Tuesday, May 12, 2009

Philippines takes first place in number of new internal refugees (IDPs)

While a number of high profile conflicts such as in Sudan and Sri Lanka continue to generate global media interest, what is happening here in the Southern Philippines remains relatively under-reported, as I highlighted last month on this blog in "Silencing 100,000 Voices". Below is a statement by the Mindanao People's Caucus, an organization I work with, calling attention to this and to the human cost of this war....

Mindanao Peoples Caucus Statement

May 11, 2009
Philippines with the Highest Number of new IDPs in the World:
A Wake Up Call for the Peace Process!

TWO years back, the Philippines has been named one of the most corrupt countries in the world by Transparency International. In 2008, the Philippines hit a new world record and like the most corrupt record, this new record brings only shame and international concern. According to Internal Displacement Monitoring Centre (IDMC), a Geneva-based leading international body monitoring conflict-induced internal displacement, the Philippines ranked first in the number of IDPs worldwide by registering 600,000 evacuees in 2008. This figure is higher than that of Sudan (550,000) -- a country similarly long beset by internal armed conflict.

The 600,000 IDPs in Mindanao topped that of Kenya (500,000), Democratic Republic of Congo (at least 400,000), Iraq (360,000), Pakistan (over 310,000), Somalia (300,000), Colombia (270,000), Sri Lanka (230,000) and India (over 220,000).

This comes as a surprise detour for the Philippines which was well into track one of the peace process, having a viable political formula already determined at the negotiating table and a ceasefire which had effectively silenced most of the guns in Mindanao for the last five years. The more than 600,000 internally displaced persons or "bakwits" in Mindanao is a concrete testimony of the human costs of suffering that armed conflict brings especially among the civilian population.

The skirmishes since August 2008 claimed 276 deaths and 138 injuries, said the National Disaster Coordinating Council (NDCC).
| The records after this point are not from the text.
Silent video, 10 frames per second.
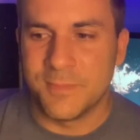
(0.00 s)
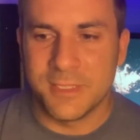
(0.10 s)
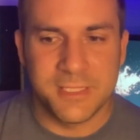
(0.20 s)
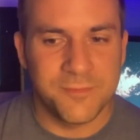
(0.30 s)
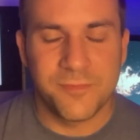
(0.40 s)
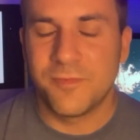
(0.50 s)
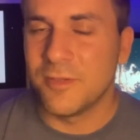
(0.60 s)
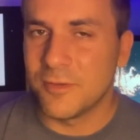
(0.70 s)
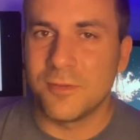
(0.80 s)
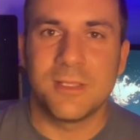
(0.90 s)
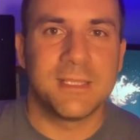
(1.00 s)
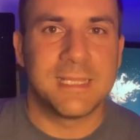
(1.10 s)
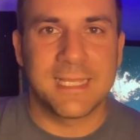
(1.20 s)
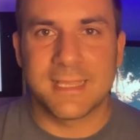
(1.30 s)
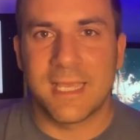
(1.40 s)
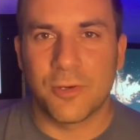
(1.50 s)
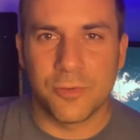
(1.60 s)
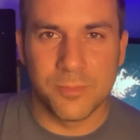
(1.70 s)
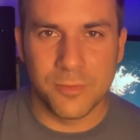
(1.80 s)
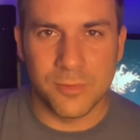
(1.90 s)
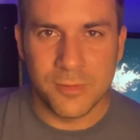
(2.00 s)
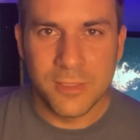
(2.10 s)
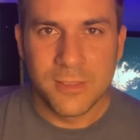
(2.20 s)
It didn't feel like that herbal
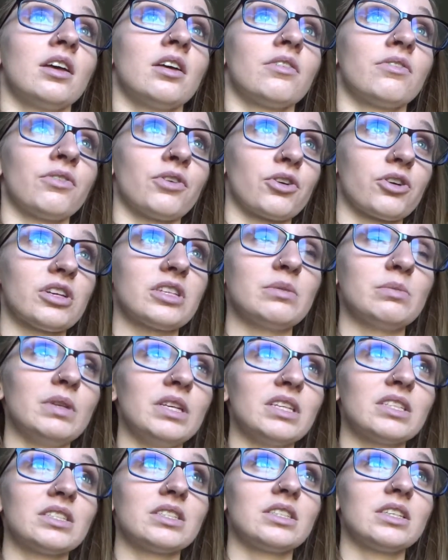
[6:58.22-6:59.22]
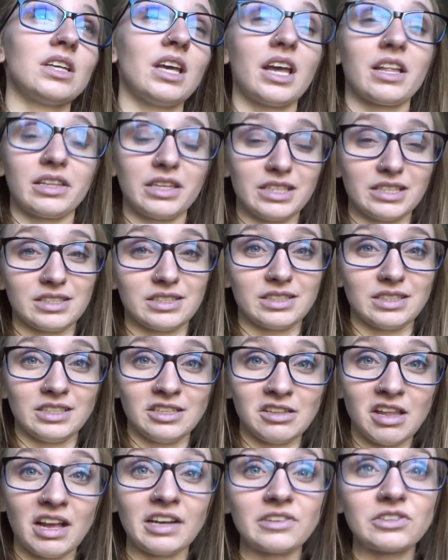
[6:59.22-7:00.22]
for Christmas, at least in
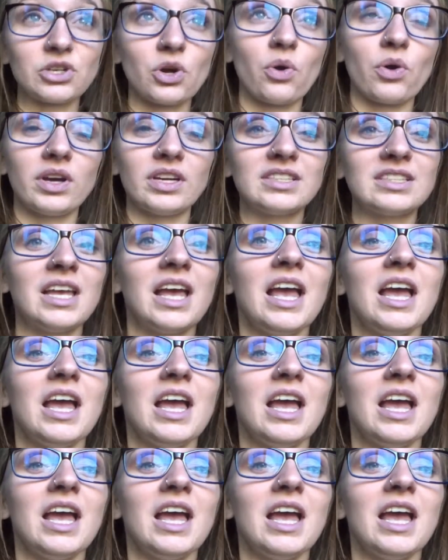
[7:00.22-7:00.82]
the line of toys,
But the number of civilian casualties is rising. In Datu Piang alone, 168 civilians died in the crossfire between government troops and the Moro Islamic Liberation Front (MILF), according to the recent record of Bantay Ceasefire.
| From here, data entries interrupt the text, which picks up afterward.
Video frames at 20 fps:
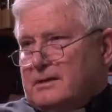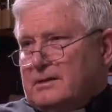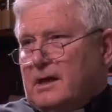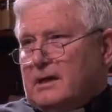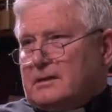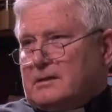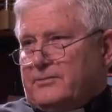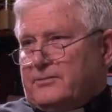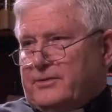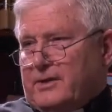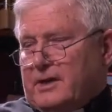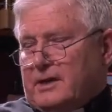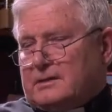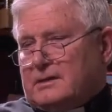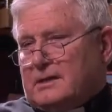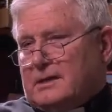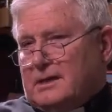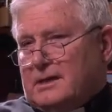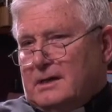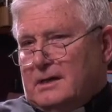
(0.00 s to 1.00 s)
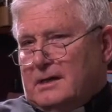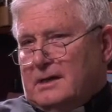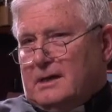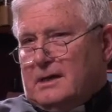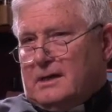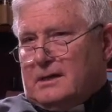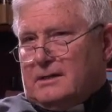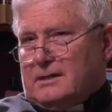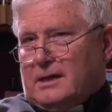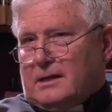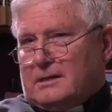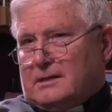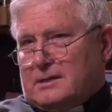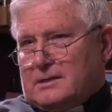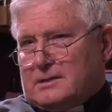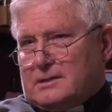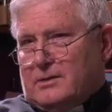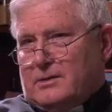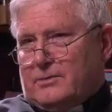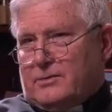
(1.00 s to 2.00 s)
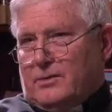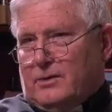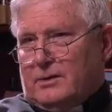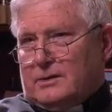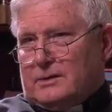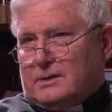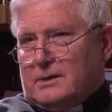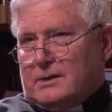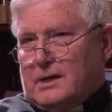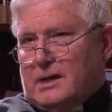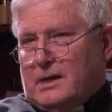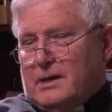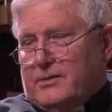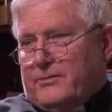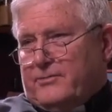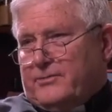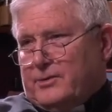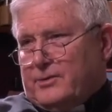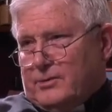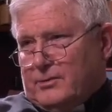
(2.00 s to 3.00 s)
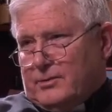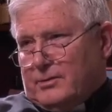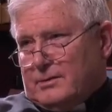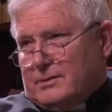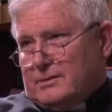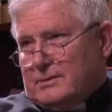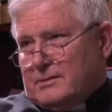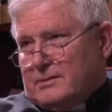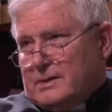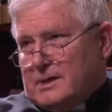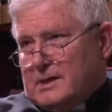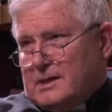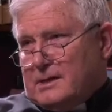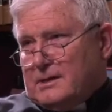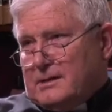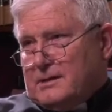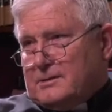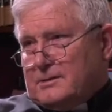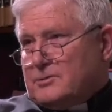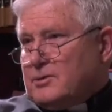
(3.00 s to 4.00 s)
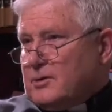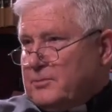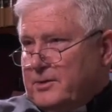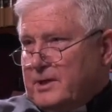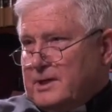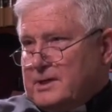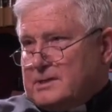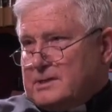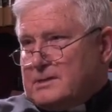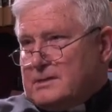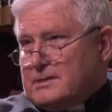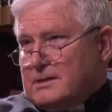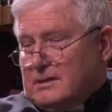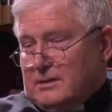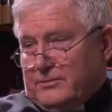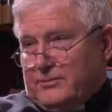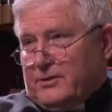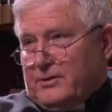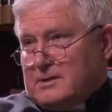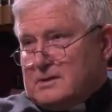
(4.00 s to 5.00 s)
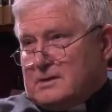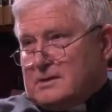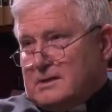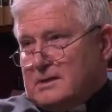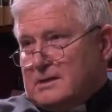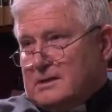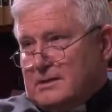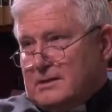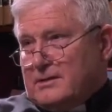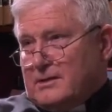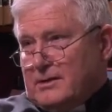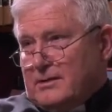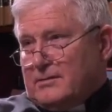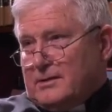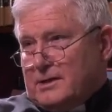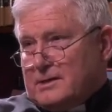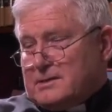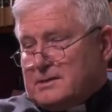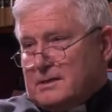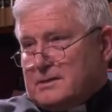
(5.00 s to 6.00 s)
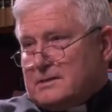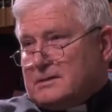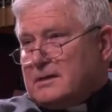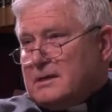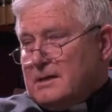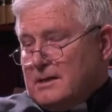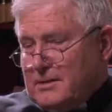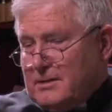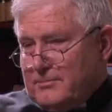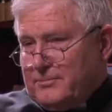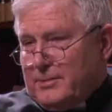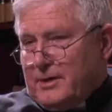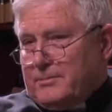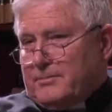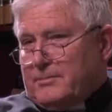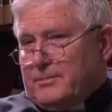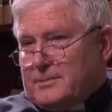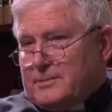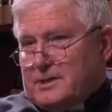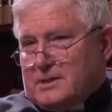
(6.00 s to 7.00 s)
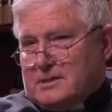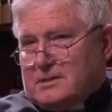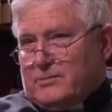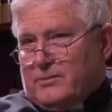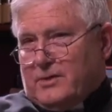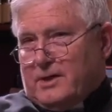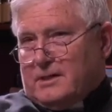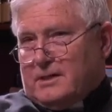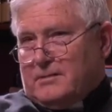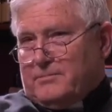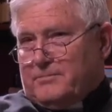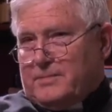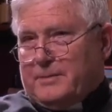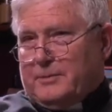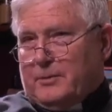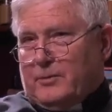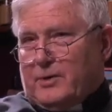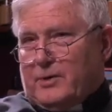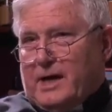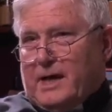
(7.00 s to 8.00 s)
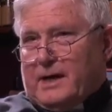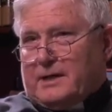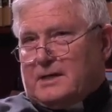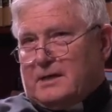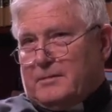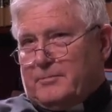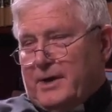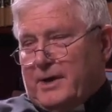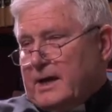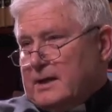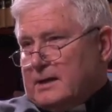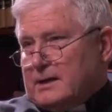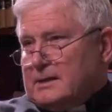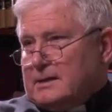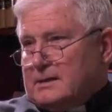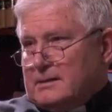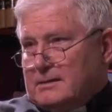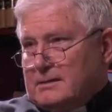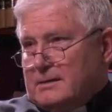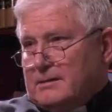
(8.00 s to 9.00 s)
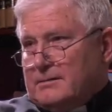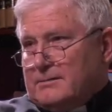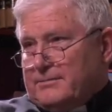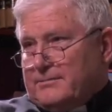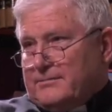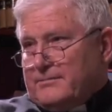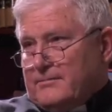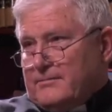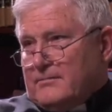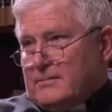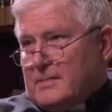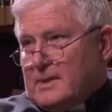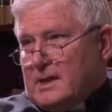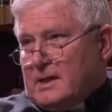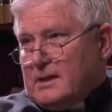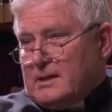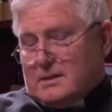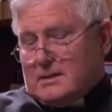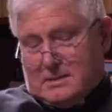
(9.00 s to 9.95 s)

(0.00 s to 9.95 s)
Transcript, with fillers: Not the fact that this so-called funeral took place in the first, you know, instance, but just the way that people were acting badly there. Yeah.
It has been over nine months since the government launched its military operations against three MILF field commanders and so far, the human costs of such tactical operations, has only succeeded in terrorizing the lives, homes, properties, livelihood and security of hundreds of thousands of civilians. The most horrifying of which was the tragedy that befell the Mandi family. As they traversed a treacherous river in Datu Piang last September 2008 in order to escape from the fighting, they were fired upon by a fighter plane. Six children died instantaneously during the attack, including a pregnant mother and an old man. No one was held responsible for wiping out the entire Mandi family.

Last March 1, two teenagers in Guindulungan, Maguindanao were electrocuted by a live barbed wire serving as a perimeter fence of the detachment of the 46th Infantry Battalion of the Philippine Army based in Barangay Macasampen, Guindulungan. Based on the Bantay Ceasefire field report, the two victims, named Mentato Mamalinta, 15, and Mohammad Bayan, 14, were riding a cow on their way back to the Tambunan Evacuation Center when the animal set foot on the a barbed wire which was tapped to the service line of the Maguindanao Electric Cooperative. The two victims fell on the same live wire when the animal felt the electric shock.

Having the highest number of IDPs in the world is not something to be proud of. It is a cause of international embarrassment and only shows our collective failure to resolve this raging armed conflict in Mindanao. MPC calls on the government and the MILF to immediately resume the peace talks and bring the negotiation towards a viable political settlement. We urge the government and the MILF to reactivate ceasefire mechanisms following the earlier call of the EU Parliament to expand the mandate of the International Monitoring Team.

MPC also supports the plan of the Organization of Islamic Conference (OIC) to establish an independent human rights commission in Mindanao. The independent commission will be of great value in protecting the rights of the ordinary people especially the internally displaced persons who are absorbing the brunt of war and violence caused by this renewed fighting in Mindanao.

It is time to push for the resumption of the peace talks and discuss outstanding issues on the ancestral domain right at the negotiating table. It is time to bring back the International Team and the Joint Ceasefire Committee to enforce and fully implement the ceasefire agreement, it is time to bring those thousands of evacuees back to their homes.